TASK DESCRIPTION ▸ Verbatim copy, images removed: write out the entries below.

STORED DATA ▸
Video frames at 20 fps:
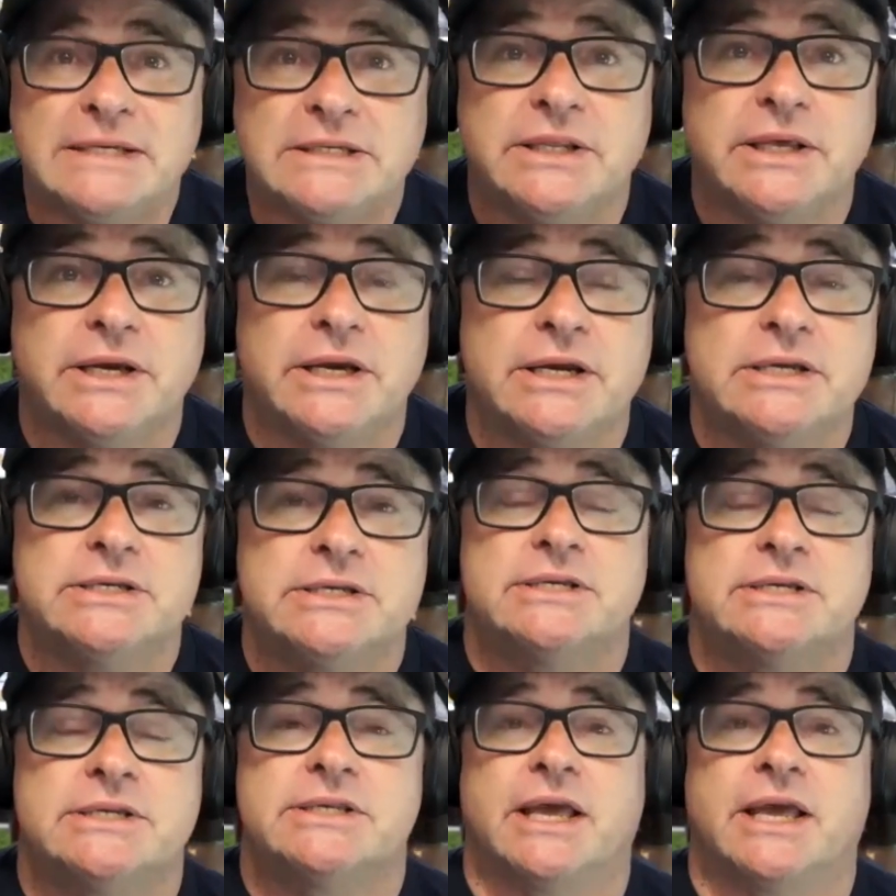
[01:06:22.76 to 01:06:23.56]
thing is
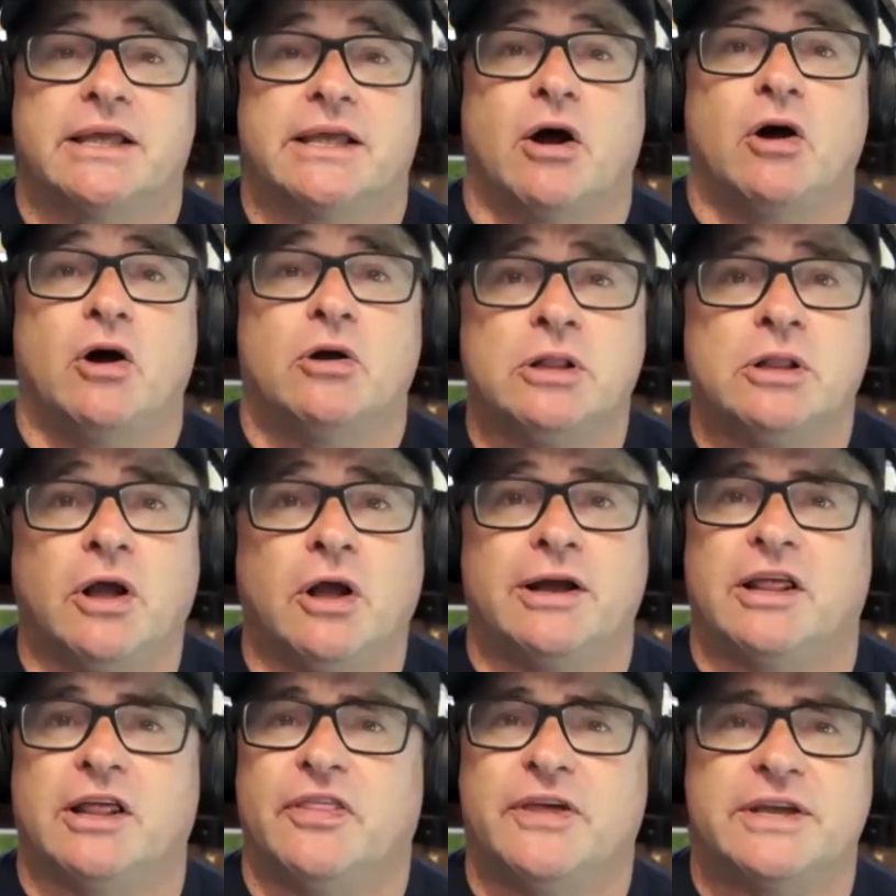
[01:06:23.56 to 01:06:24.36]
that
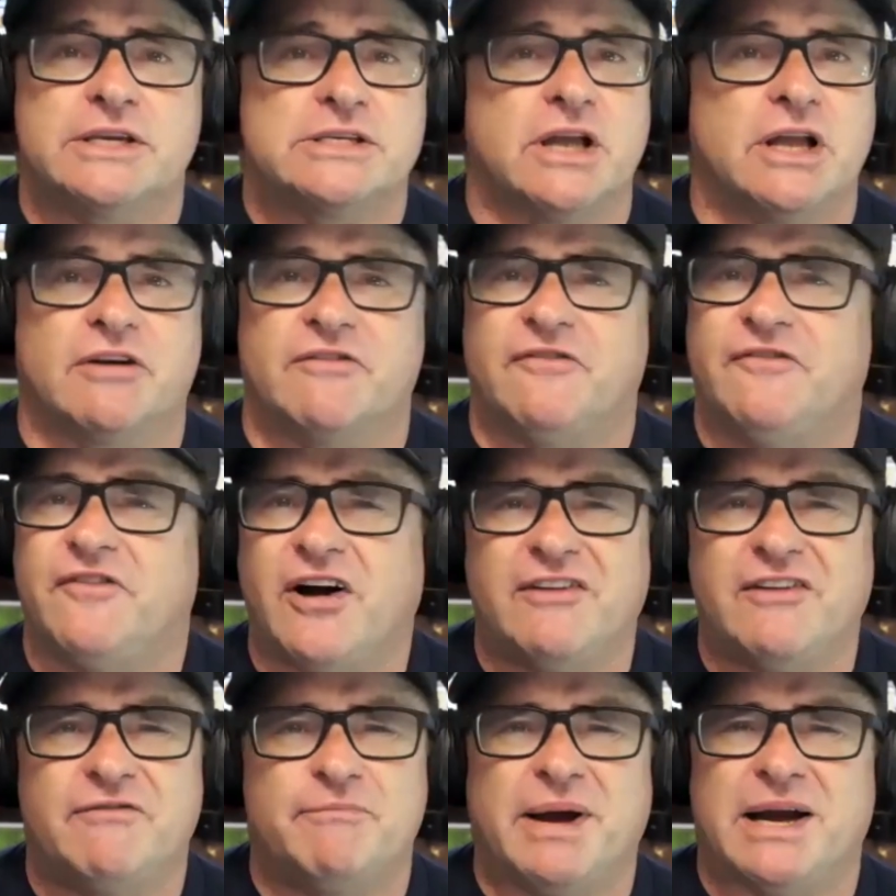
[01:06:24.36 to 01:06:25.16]
online, I think it's like
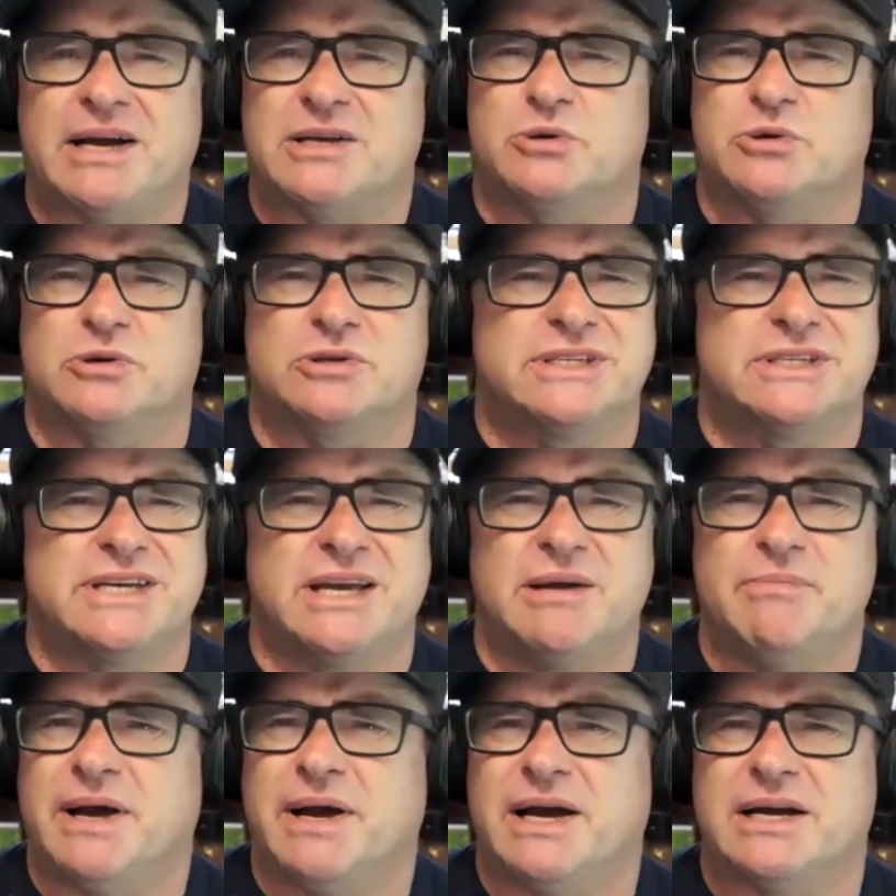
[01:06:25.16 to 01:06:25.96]
$5 or
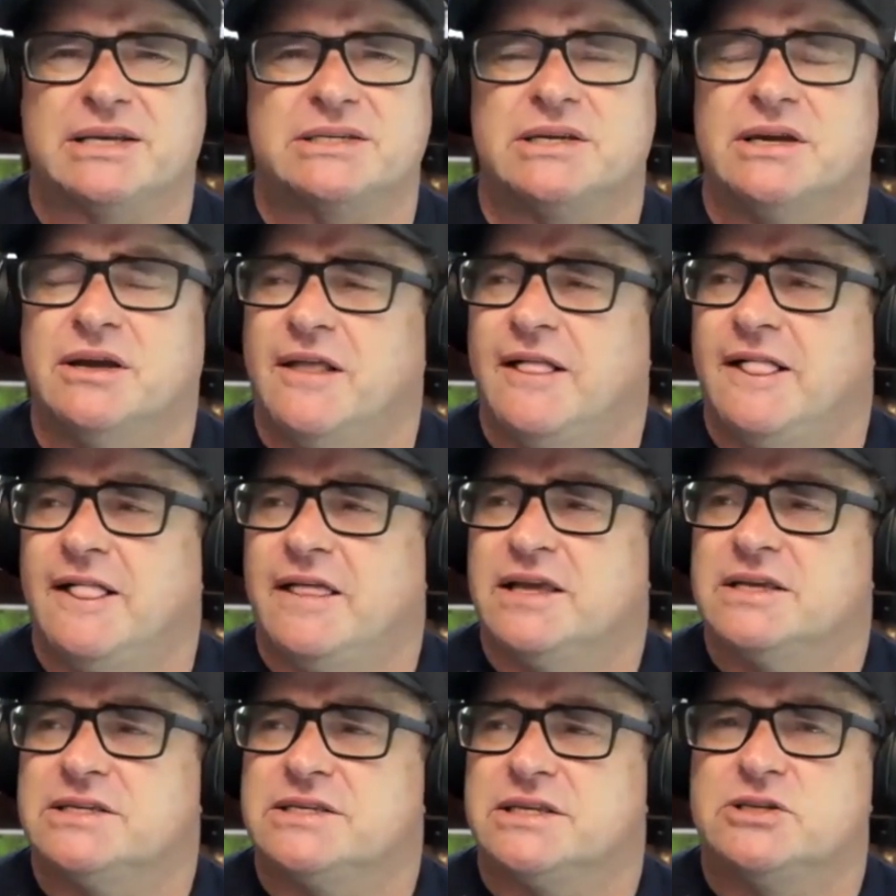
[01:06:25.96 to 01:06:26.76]
$10,
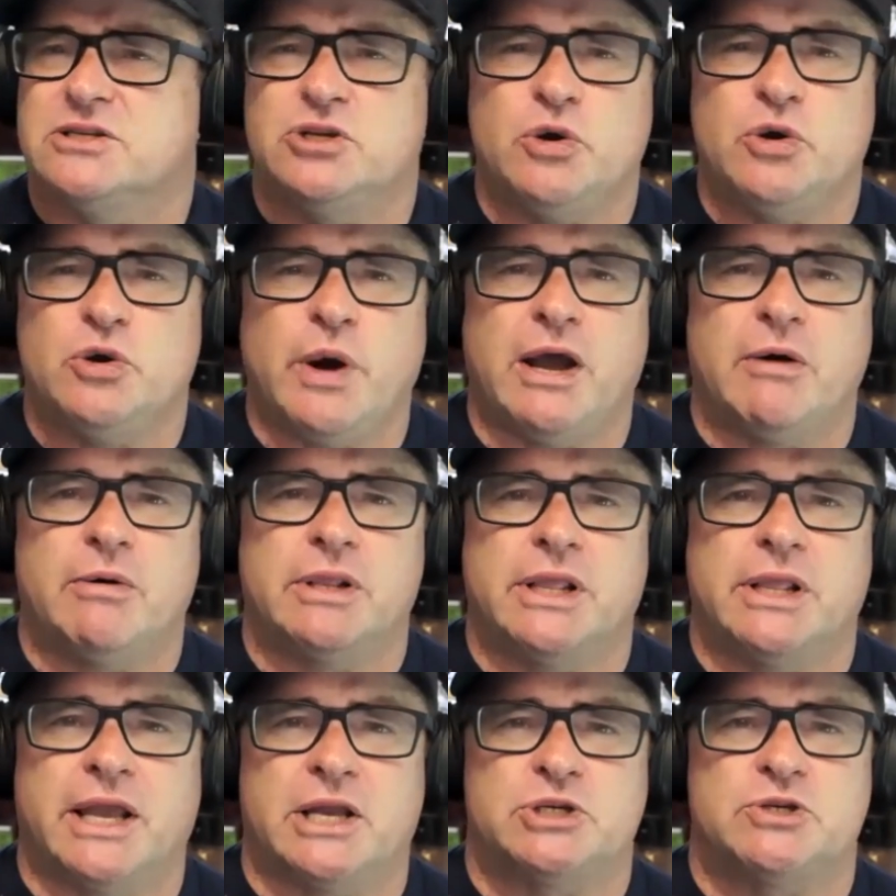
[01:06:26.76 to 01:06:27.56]
is the 2-hour
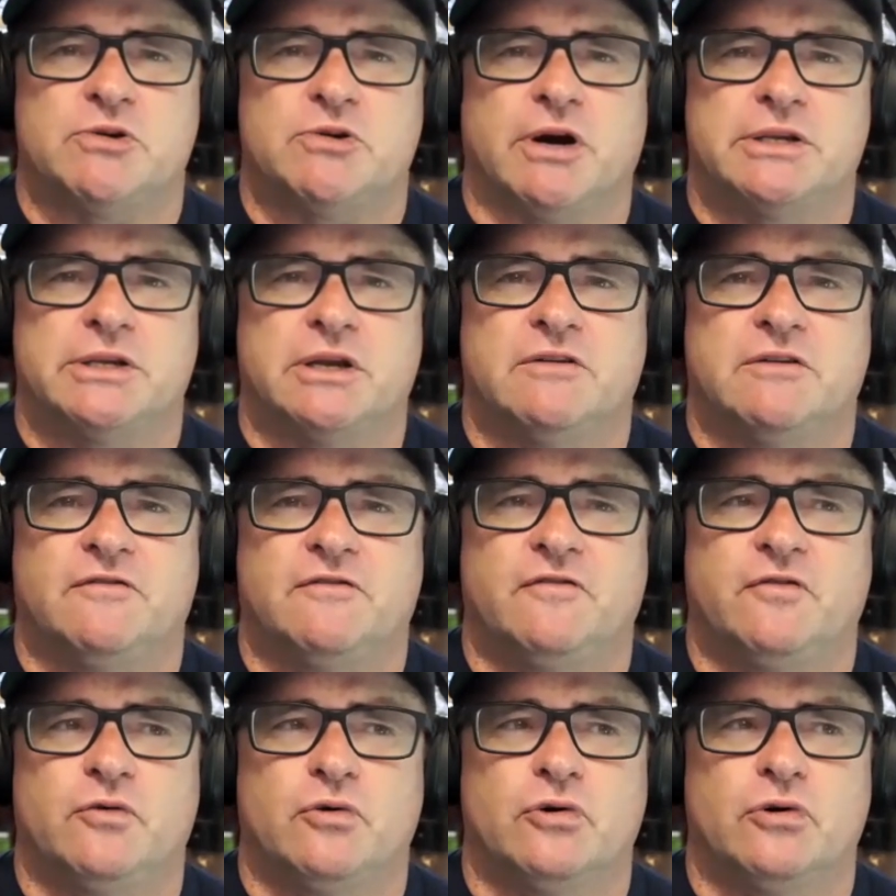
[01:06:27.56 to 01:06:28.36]
lecture I did
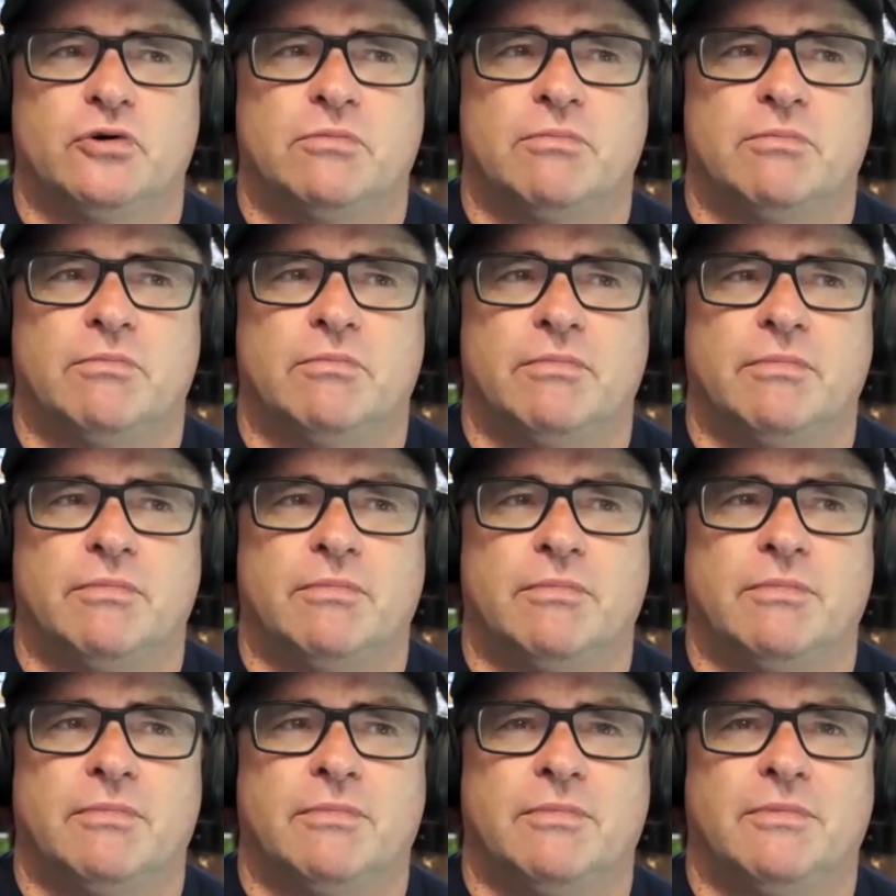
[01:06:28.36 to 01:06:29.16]
for
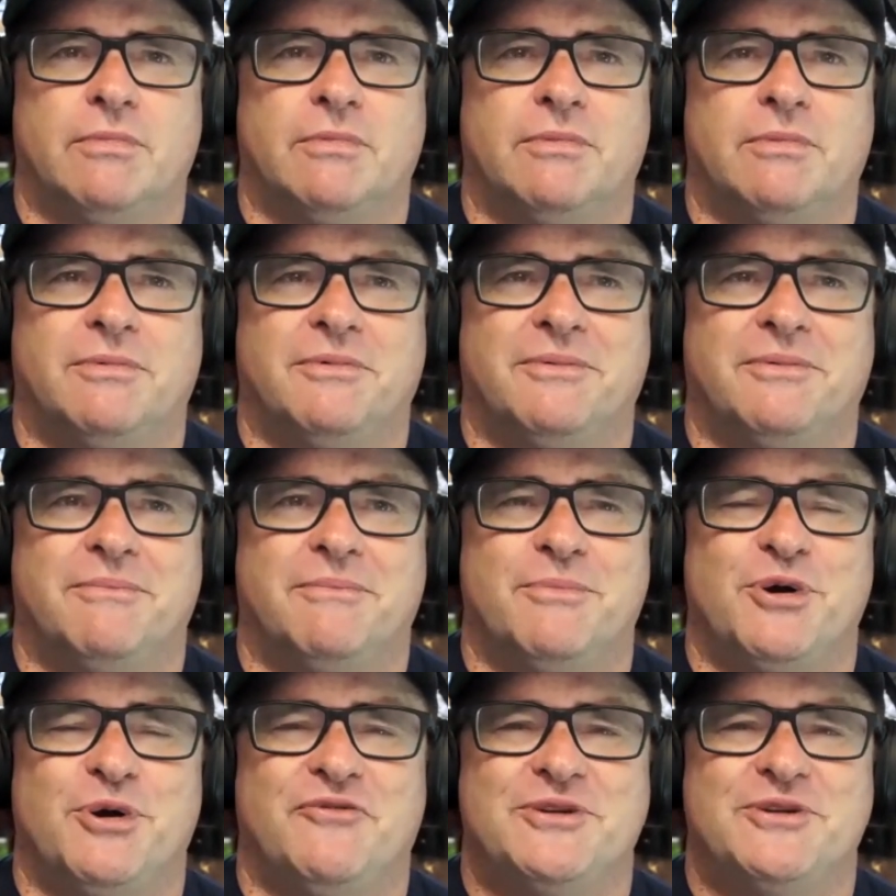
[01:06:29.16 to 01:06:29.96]

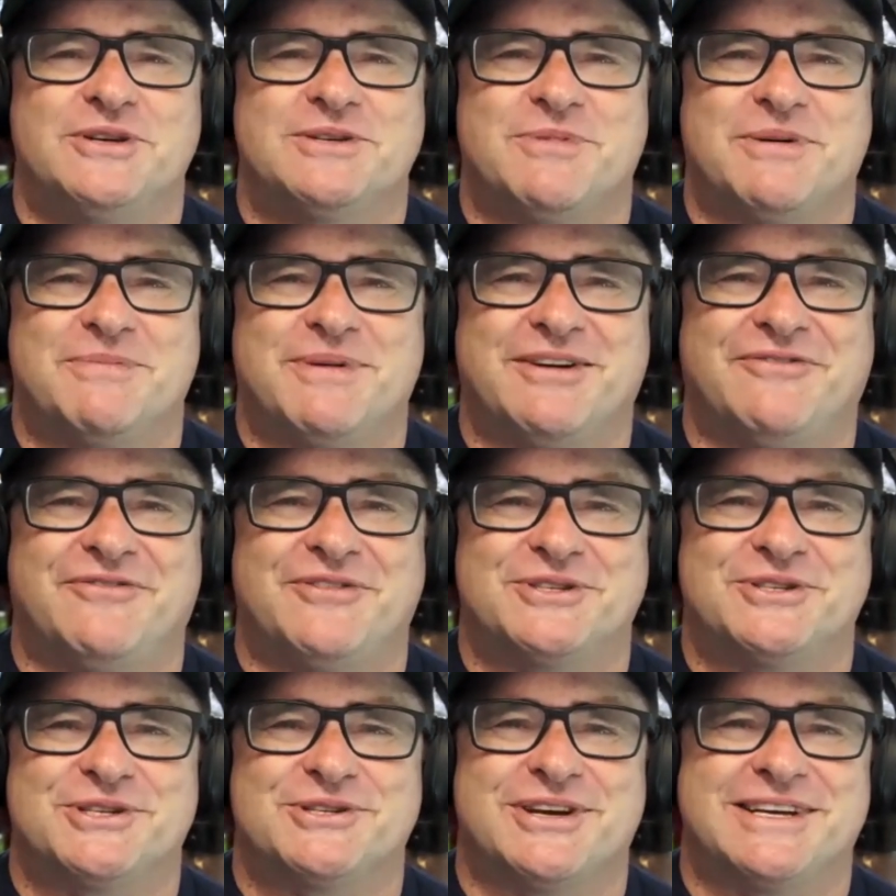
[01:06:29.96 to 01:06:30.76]
Murphy's. We better
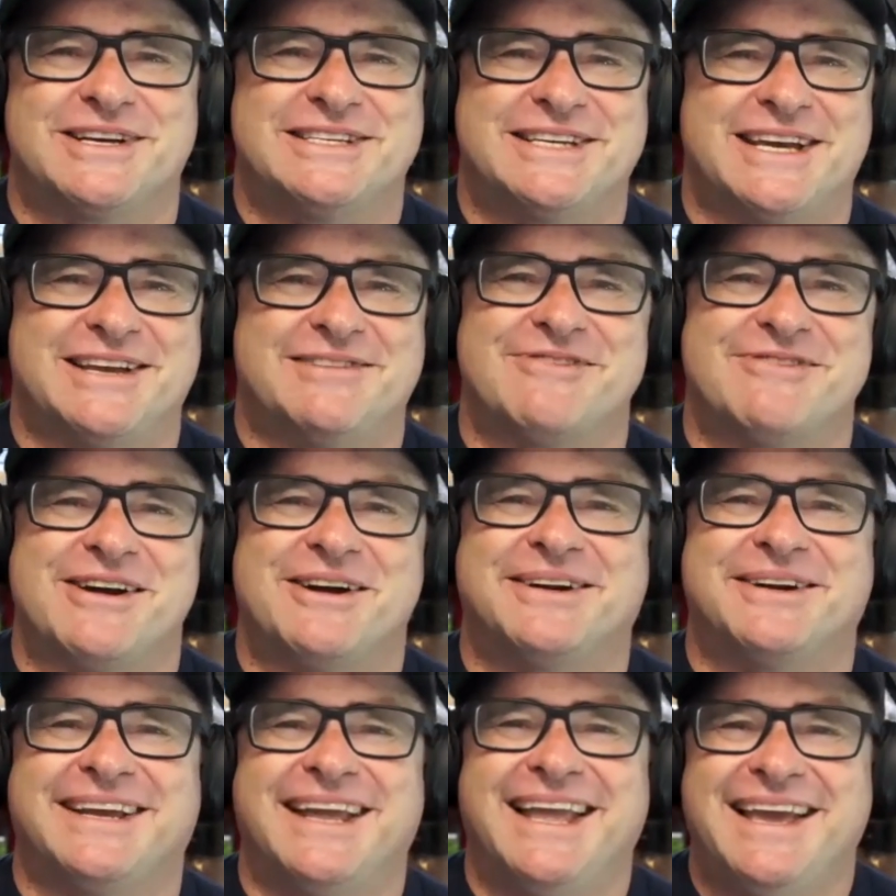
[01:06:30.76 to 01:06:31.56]
finish this guy. He's getting
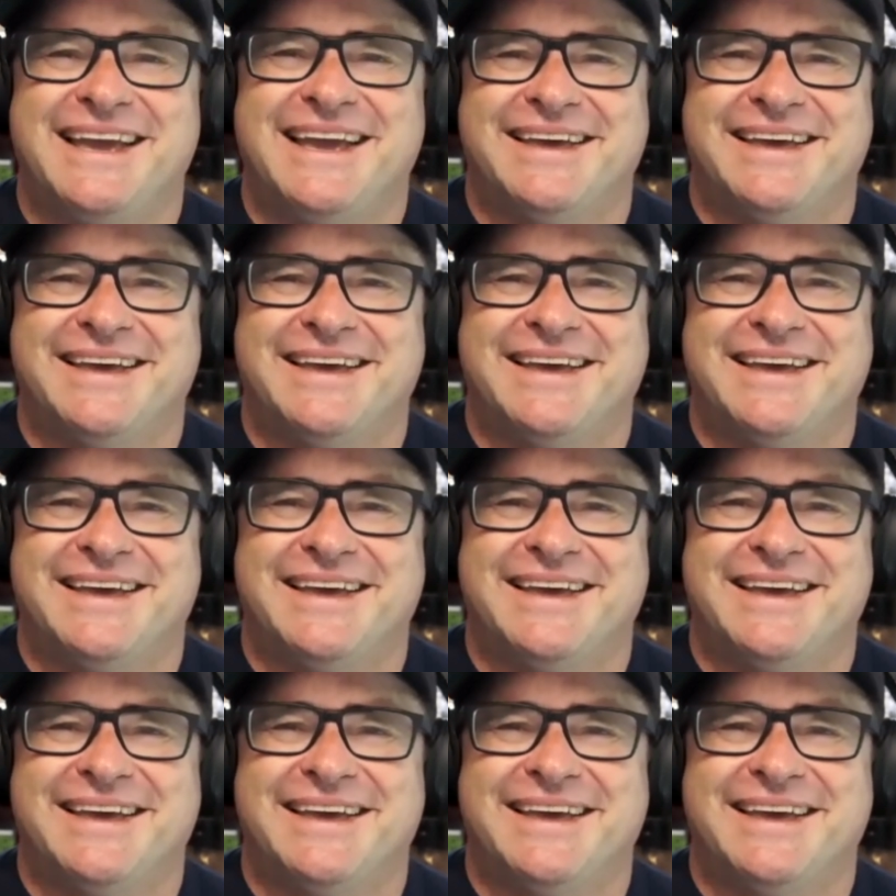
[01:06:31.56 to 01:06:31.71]
rowdy.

TASK SOLUTION ▸
Video frames at 20 fps:
[01:06:22.76 to 01:06:23.56]
thing is
[01:06:23.56 to 01:06:24.36]
that
[01:06:24.36 to 01:06:25.16]
online, I think it's like
[01:06:25.16 to 01:06:25.96]
$5 or
[01:06:25.96 to 01:06:26.76]
$10,
[01:06:26.76 to 01:06:27.56]
is the 2-hour
[01:06:27.56 to 01:06:28.36]
lecture I did
[01:06:28.36 to 01:06:29.16]
for
[01:06:29.16 to 01:06:29.96]

[01:06:29.96 to 01:06:30.76]
Murphy's. We better
[01:06:30.76 to 01:06:31.56]
finish this guy. He's getting
[01:06:31.56 to 01:06:31.71]
rowdy.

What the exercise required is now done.